■ How to complete this task
For this exercise, write each entry below out precisely and omit the pictures.

(Saved data entries)
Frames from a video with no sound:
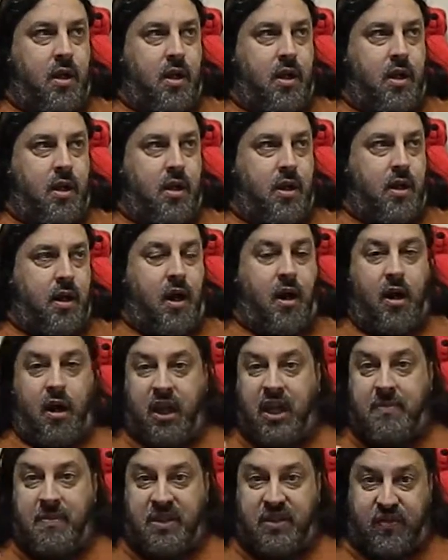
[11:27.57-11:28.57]
uh,
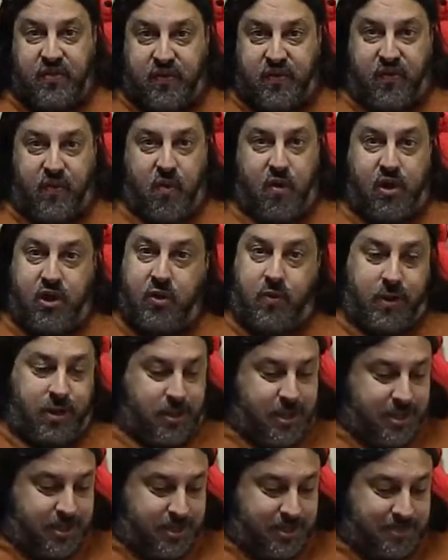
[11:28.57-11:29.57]
arguments for
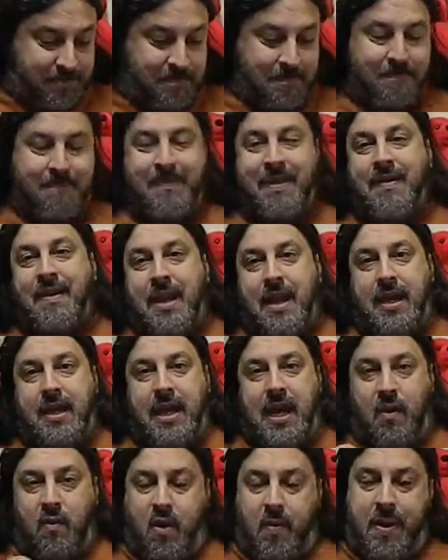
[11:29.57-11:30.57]
doing this,
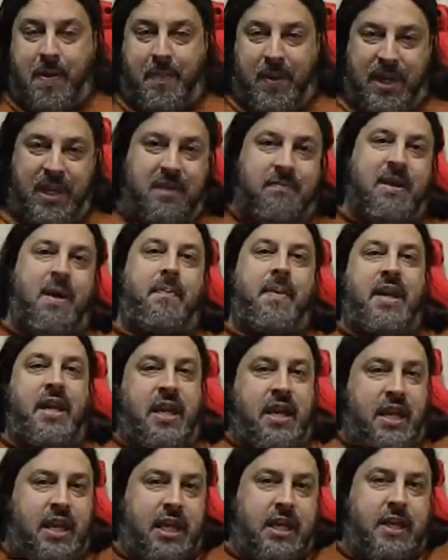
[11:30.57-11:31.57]
and I will be bringing them up
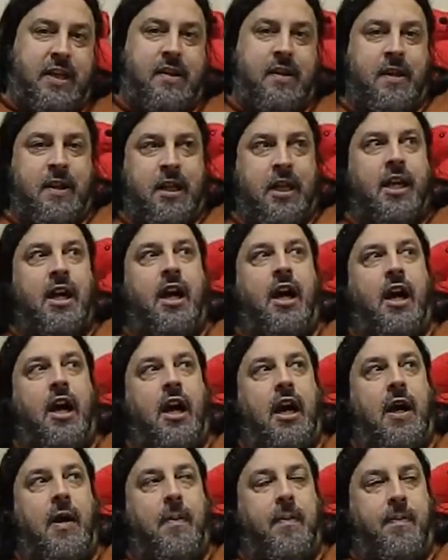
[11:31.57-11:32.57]
in
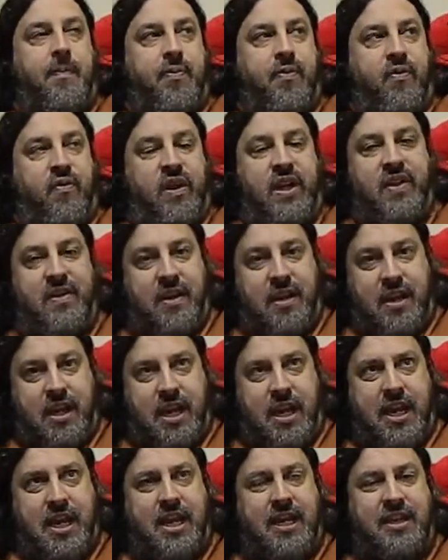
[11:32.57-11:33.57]
uh, pre
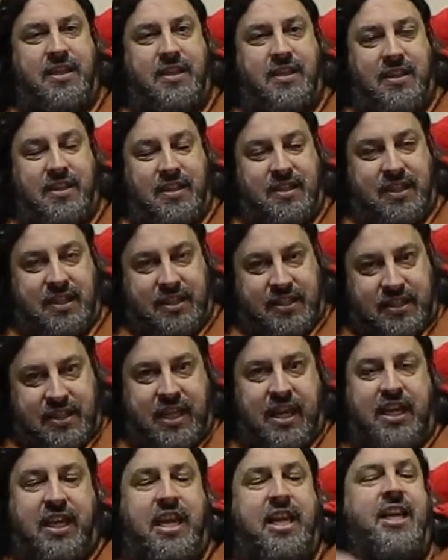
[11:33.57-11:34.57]
in
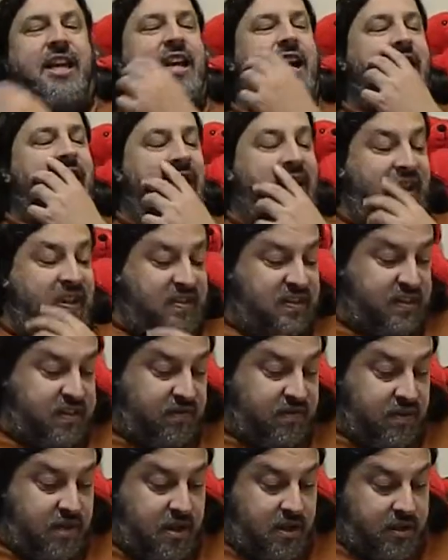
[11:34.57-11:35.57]
succeeding uh,
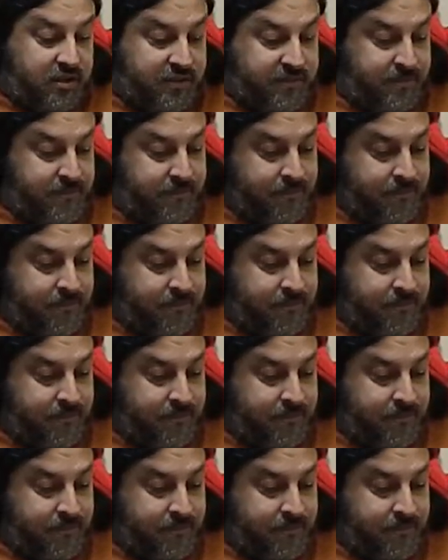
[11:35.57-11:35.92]
InstaVlogs.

■ Task answer
Frames from a video with no sound:
[11:27.57-11:28.57]
uh,
[11:28.57-11:29.57]
arguments for
[11:29.57-11:30.57]
doing this,
[11:30.57-11:31.57]
and I will be bringing them up
[11:31.57-11:32.57]
in
[11:32.57-11:33.57]
uh, pre
[11:33.57-11:34.57]
in
[11:34.57-11:35.57]
succeeding uh,
[11:35.57-11:35.92]
InstaVlogs.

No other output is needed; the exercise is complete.